State Governments and Private Industry Expand Parental Leave RightsJanuary 18, 2017 – Articles
The United States is unique among industrialized nations in not requiring employers to provide employees paid family leave, instead mandating that large employers provide up to 12 weeks of unpaid leave pursuant to the Family and Medical Leave Act (FMLA). While there have been sporadic efforts at the federal level to expand family leave rights beyond those provided by the FMLA, those efforts to date have stalled, and the gap is being filled at the state and local levels or from private employer initiative.
In March 2015 at the federal level Congressional Democrats proposed the Family and Medical Leave Insurance Act1 (FMLI) requiring that employers offer workers approximately two-thirds of their normal pay when taking up to 12 weeks off to care for newborns, elderly parents, a sick spouse or themselves for medical issues. The FMLI calls for funding both by workers and employers through use of an additional payroll tax. Under the FMLI both workers and employers would pay 0.2% of the worker's wages. Since its introduction, the FMLI has not gained traction and has not made it out of House or Senate committees.2
Similarly, a Republican-backed effort to amend the Fair Labor Standards Act (FLSA) through passage of the Family Friendly and Workplace Flexibility Act3 (FFWFA) would allow for paid family leave, albeit through a different mechanism. The FFWFA would allow hourly employees in the private sector to bank compensatory time, accrued at a rate of 1.5 times their regular hourly rate, for any work completed over 40 hours in a work week in lieu of overtime pay. This compensatory time could then be used as paid family leave in the future. Federal employees currently enjoy similar arrangements. Similar to the FMLI, the FFWFA has not made it out of the Senate Committee on Health, Education, Labor & Pensions.4
Finally, President-Elect Donald Trump supports six weeks of paid leave for mothers. His plan would give women whose employers do not offer paid leave the ability to collect six weeks of unemployment when they have a child. However, Trump’s plan may be dead on arrival when he enters the oval office next week given marked criticism from both sides of the aisle. In the absence of federal action, individual state governments and private employers have begun to act. To date, three states — California, New Jersey and Rhode Island — currently offer six or more weeks paid family and medical leave. There are also efforts in multiple other states, including Minnesota, Connecticut, Hawaii, Illinois, Indiana, Missouri, Oklahoma and Vermont, to get some form of paid family leave laws on the books. For instance, New York will join California, New Jersey and Rhode Island, effective Jan. 1, 2018, after passing the Paid Family Leave Benefits Law during the 2016 session.5 New York’s plan, the most generous state law plan to date, will allow most workers in New York to take 12 weeks in a 52-week period to care for a new child or ailing family member.
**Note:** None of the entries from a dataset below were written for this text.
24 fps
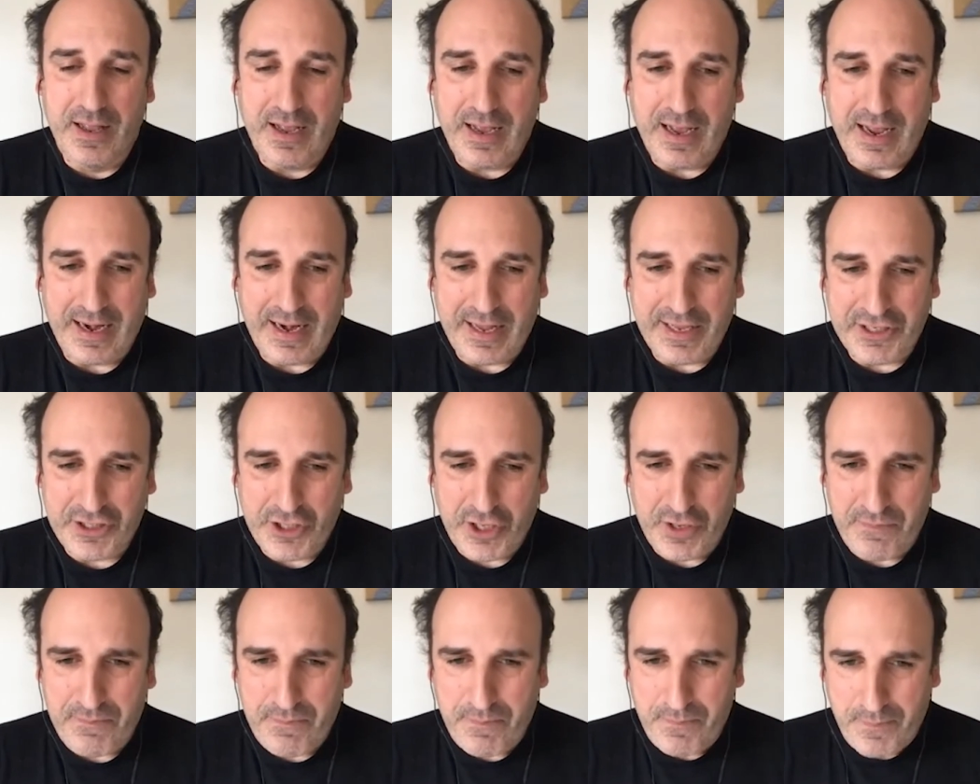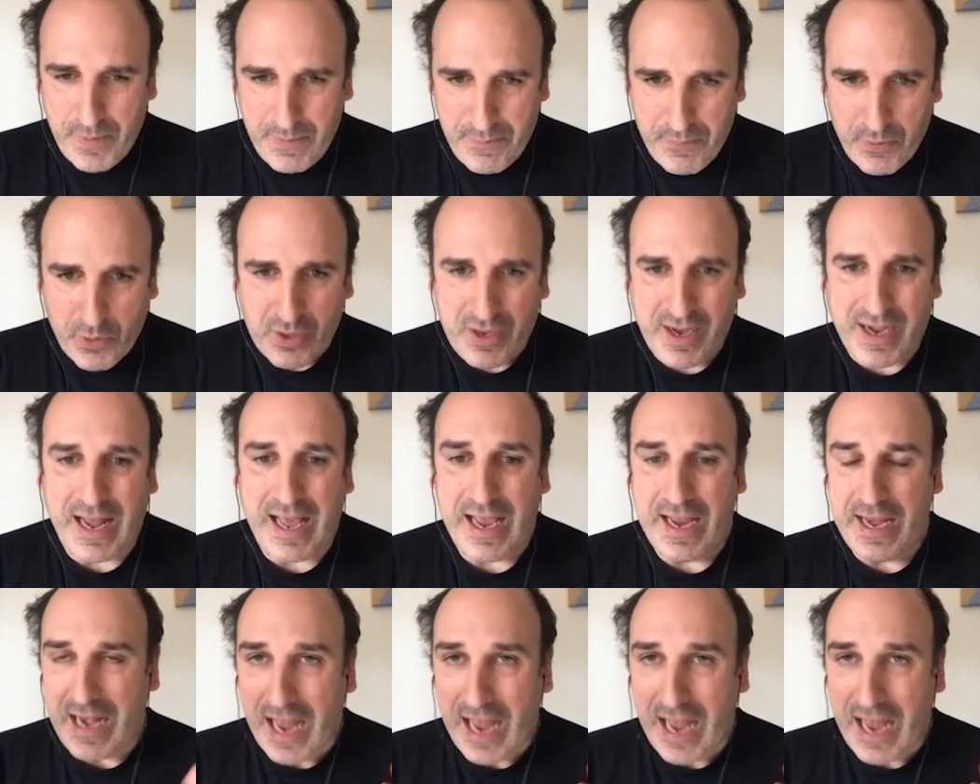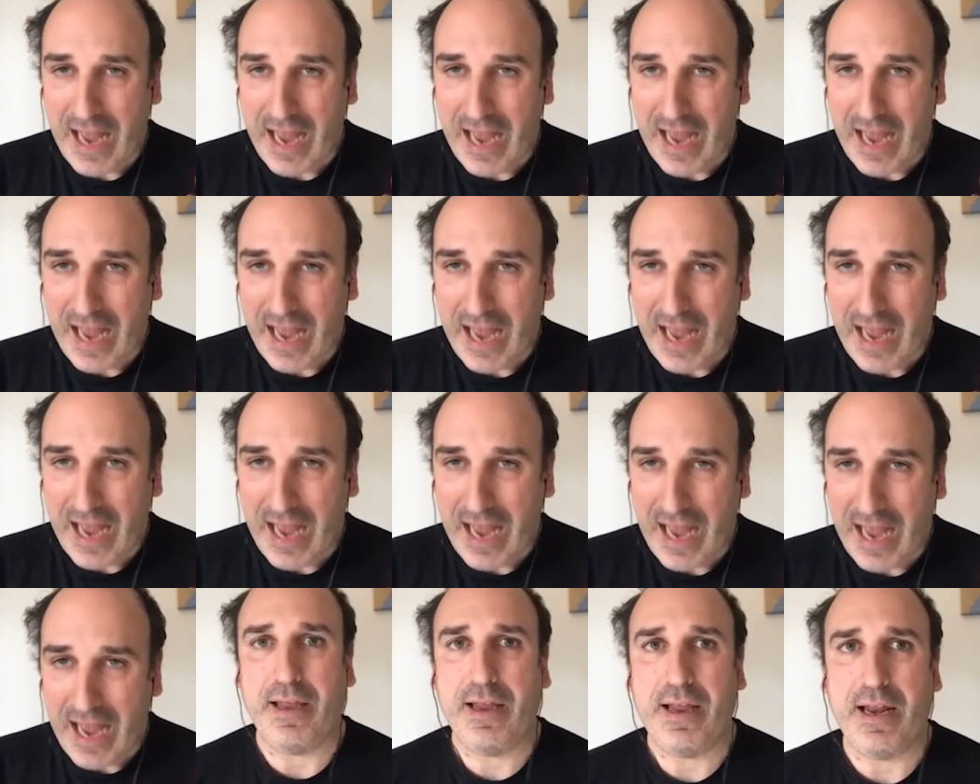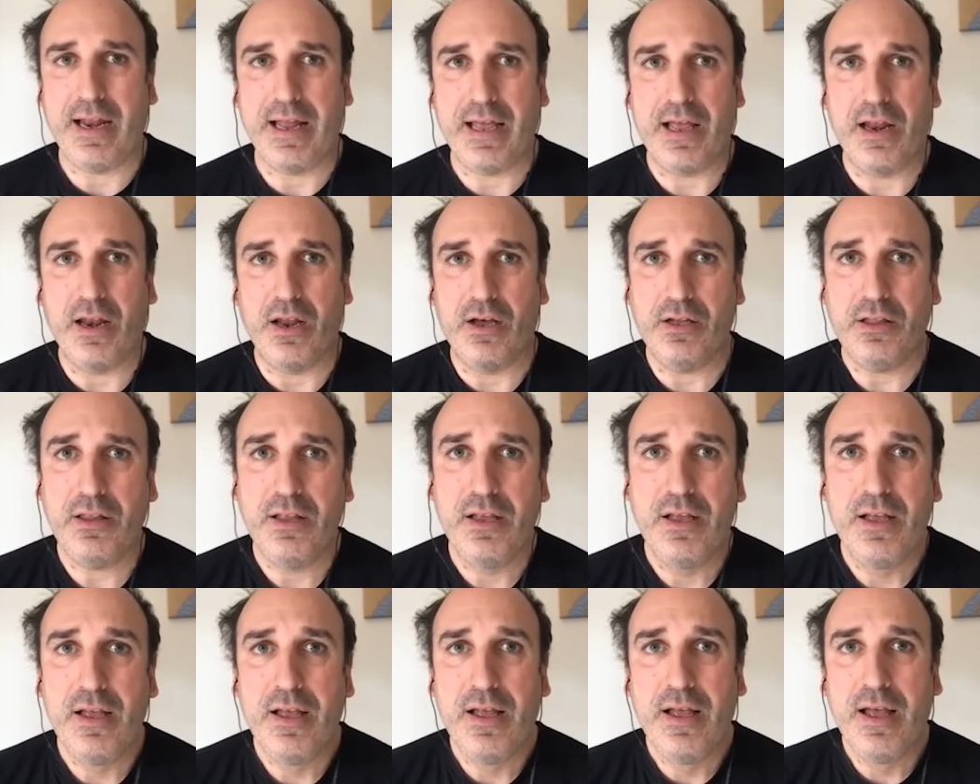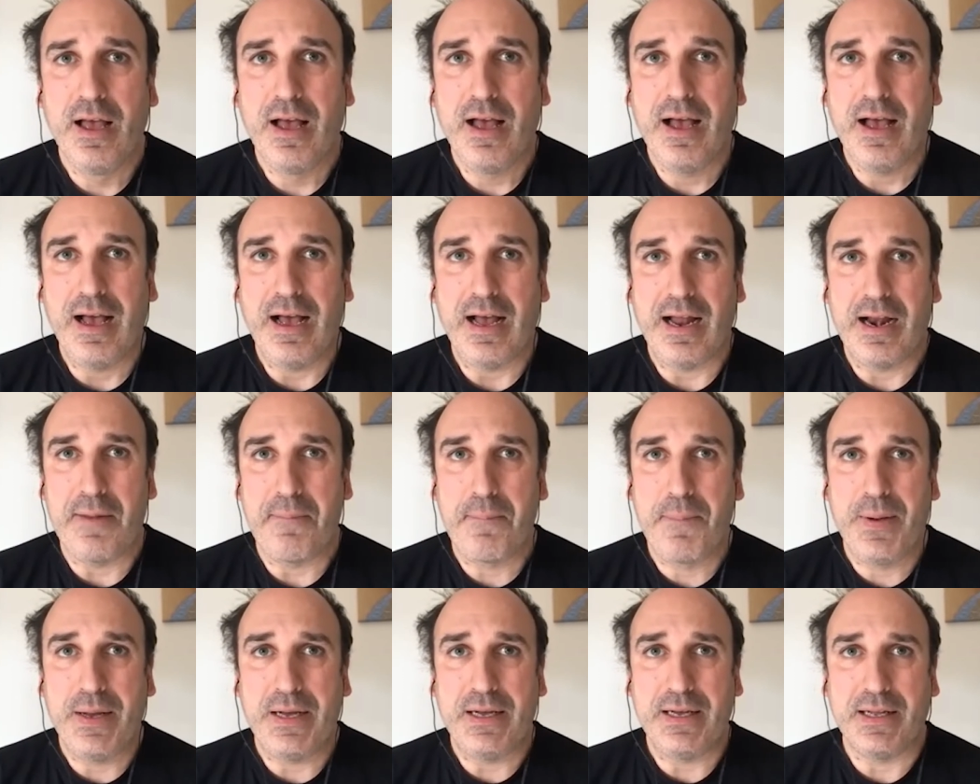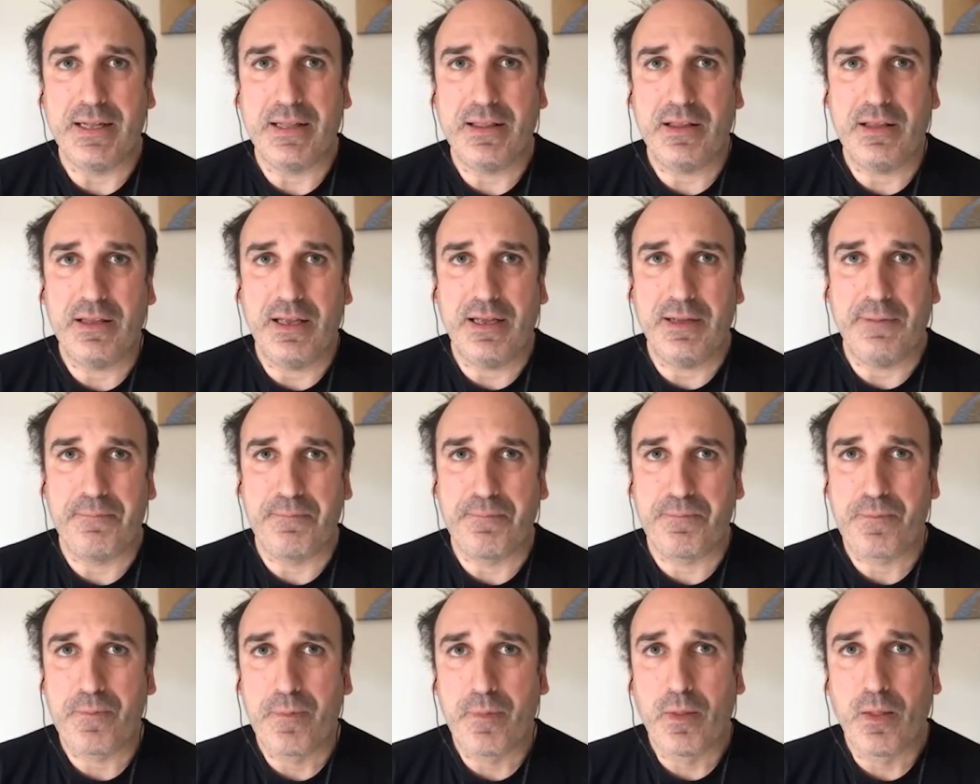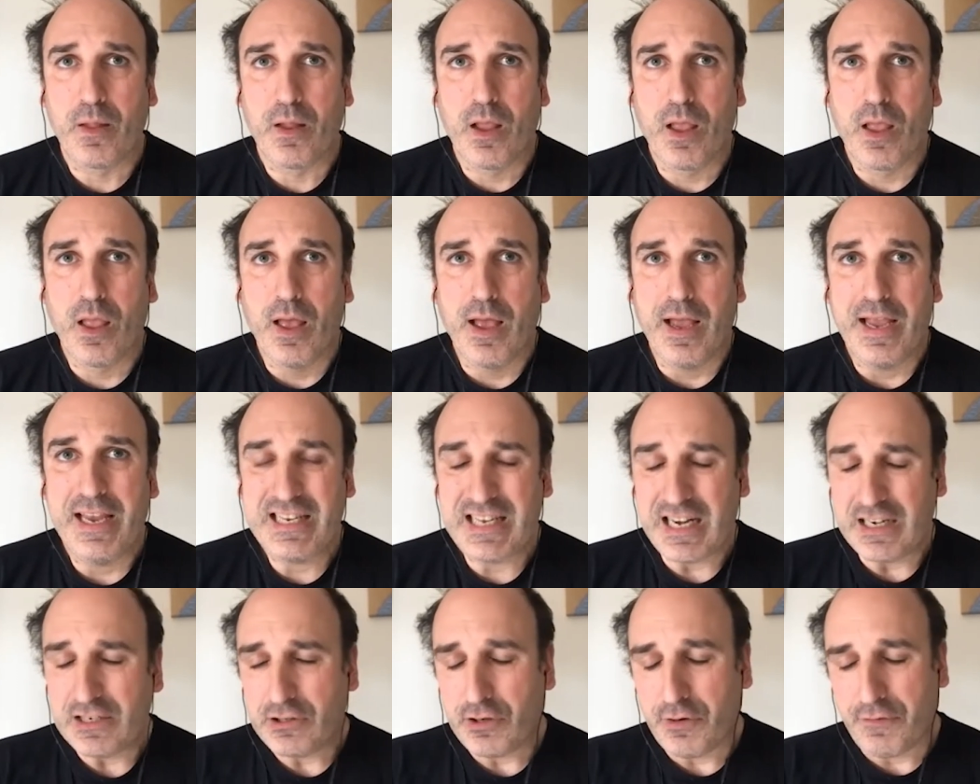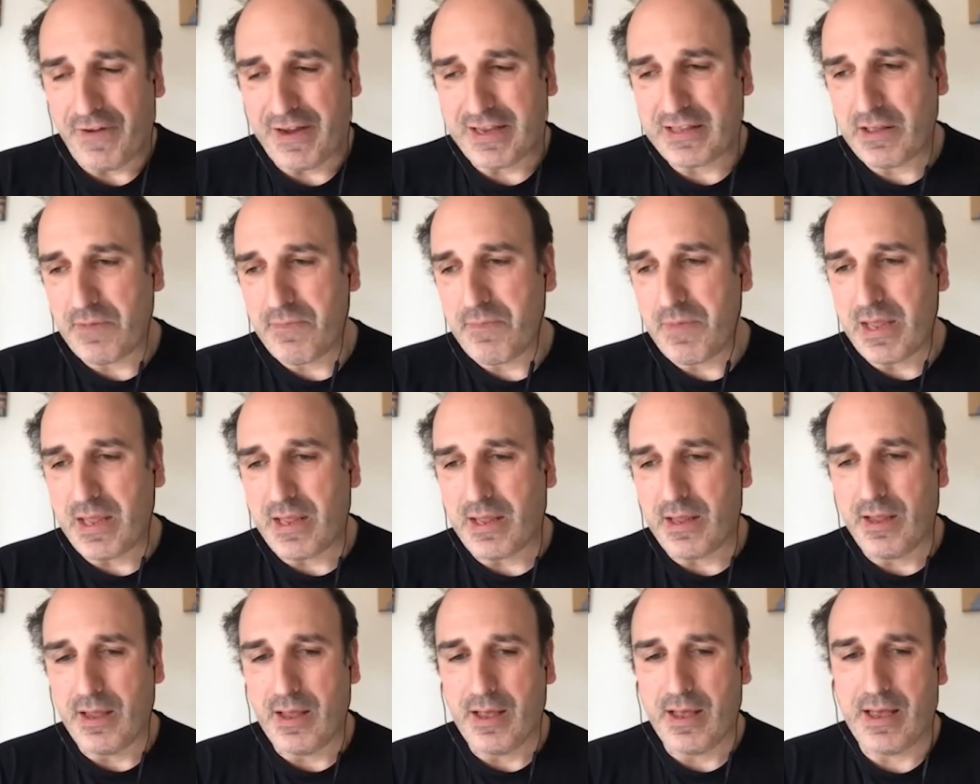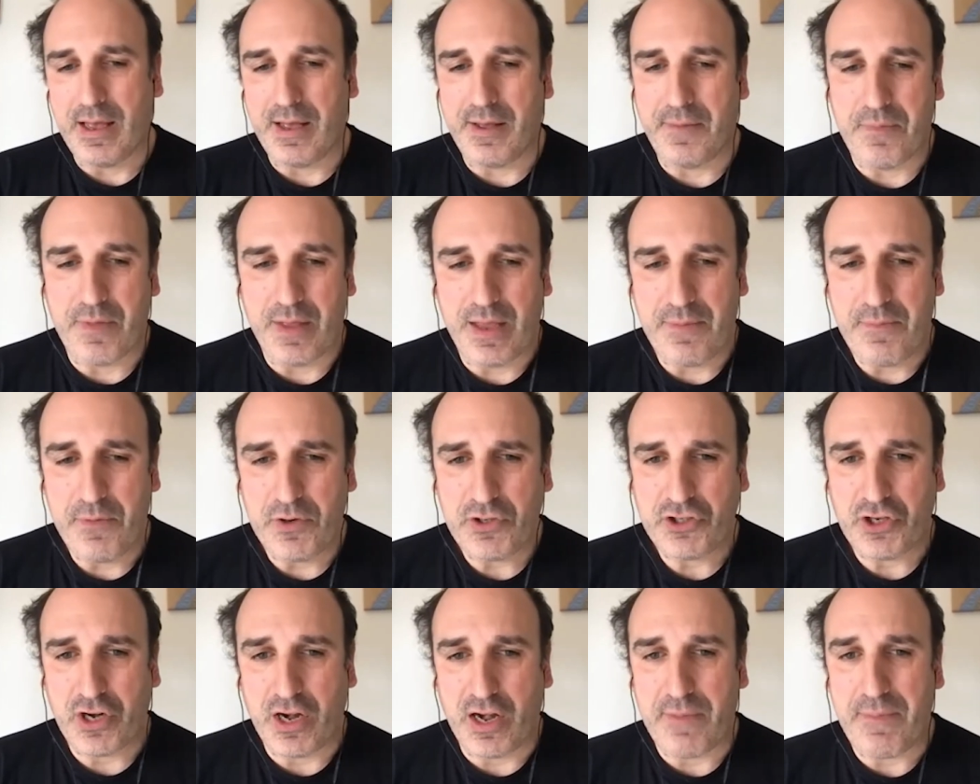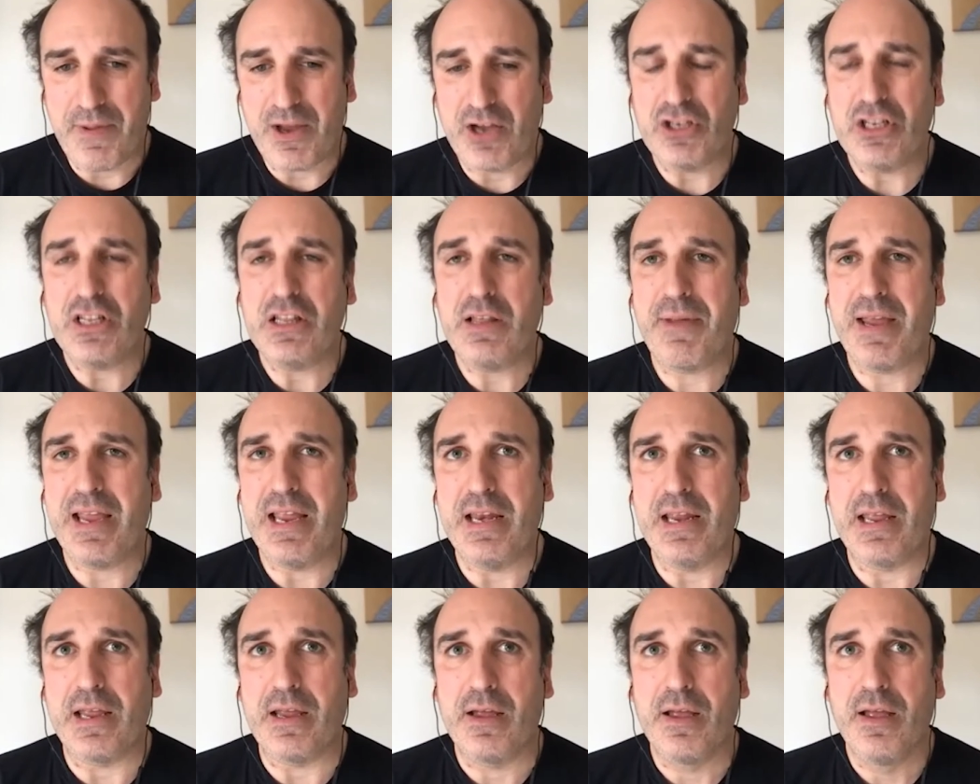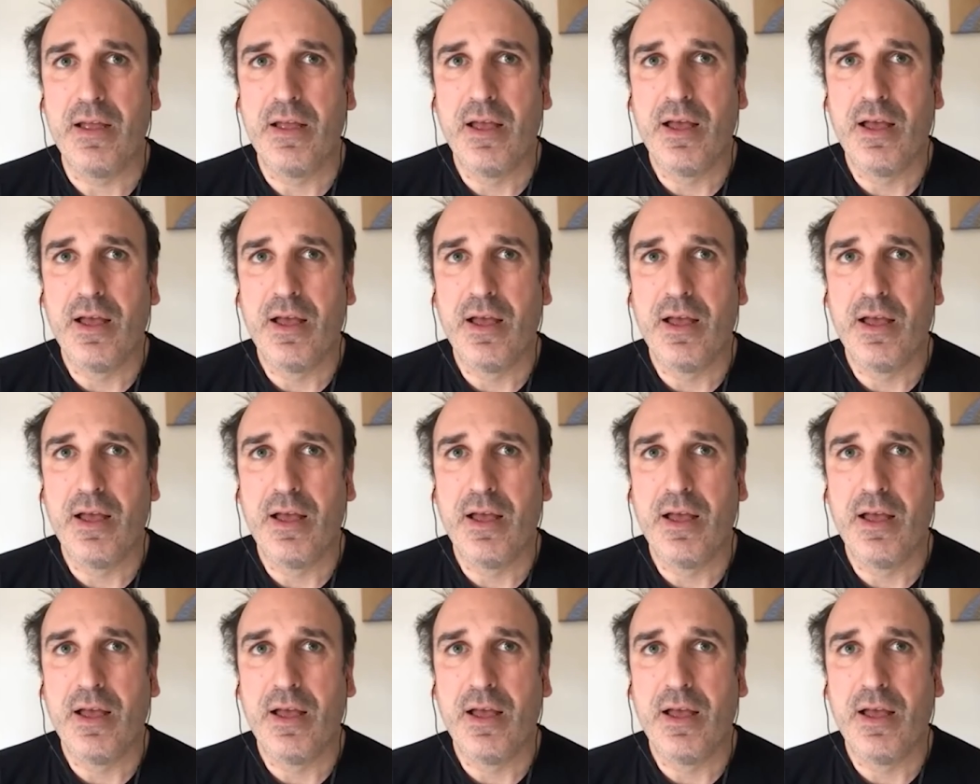I see people crying. I cry a lot, but it's also affected me emotionally, because at the beginning,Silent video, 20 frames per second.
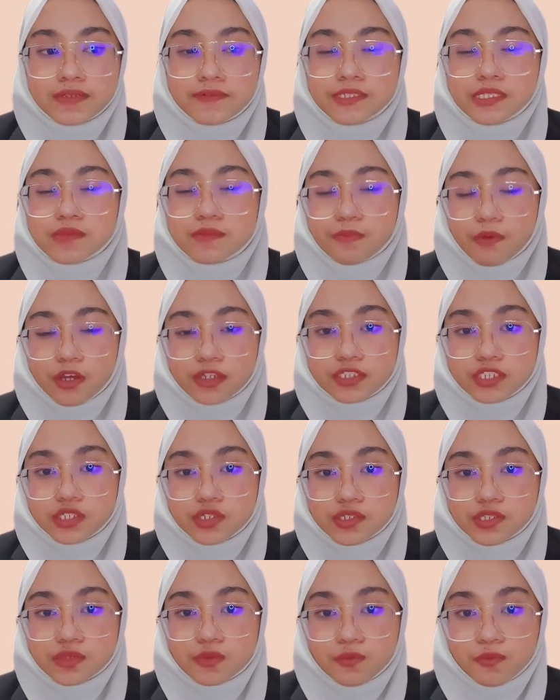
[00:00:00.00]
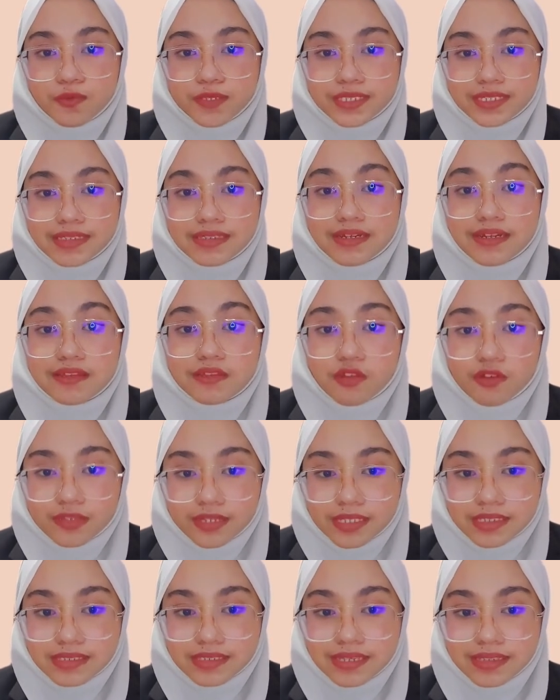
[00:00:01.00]
sport shoes, which is the
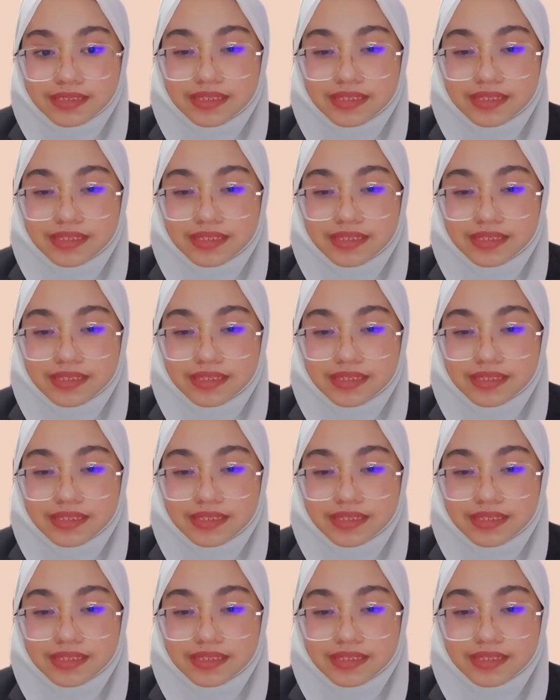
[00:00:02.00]
total sales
In the private sector, many large companies are embracing paid benefits. For example, later this month American Express (Amex) will expand its paid parental leave policy for mothers and fathers to 20 weeks at full pay, plus another six-to-eight weeks for women who give birth and require medical leave. Full-time and part-time employees who have worked at Amex for at least a year are eligible. In taking this step, Amex joins a growing list of companies that have made their parental and family leave policies more generous in the past two years, including IKEA, Etsy, Spotify, Netflix, Adobe, Twitter, Google, Johnson and Johnson, Facebook, Goldman Sachs, Reddit, Bank of America, and Yahoo.
While the move toward paid leave may not be coming from federal action, the topic of paid leave certainly is on the doorstep, either due to state or local action or to changing industry norms.
1 H.R. 1439/S. 786, 114 Congress, by Rep. Rosa DeLauro (D – Conn.) and Sen. Kirsten Gillibrand (D – N.Y.),
2 https://www.congress.gov/bill/114th-congress/senate-bill/786/actions (last visited 1/15/17)
3 Sen. 803, 114 Congress, by Senate Majority Leader Mitch McConnell, (R-Ky.), Sen. Kelly Ayotte, (R-N.H)., and Sen. Johnny Isakson, (R-Ga).
4 https://www.congress.gov/bill/114th-congress/senate-bill/803/actions (last visited 1/15/17)
5 New York Assembly Bill A03870, passed February 2, 2016.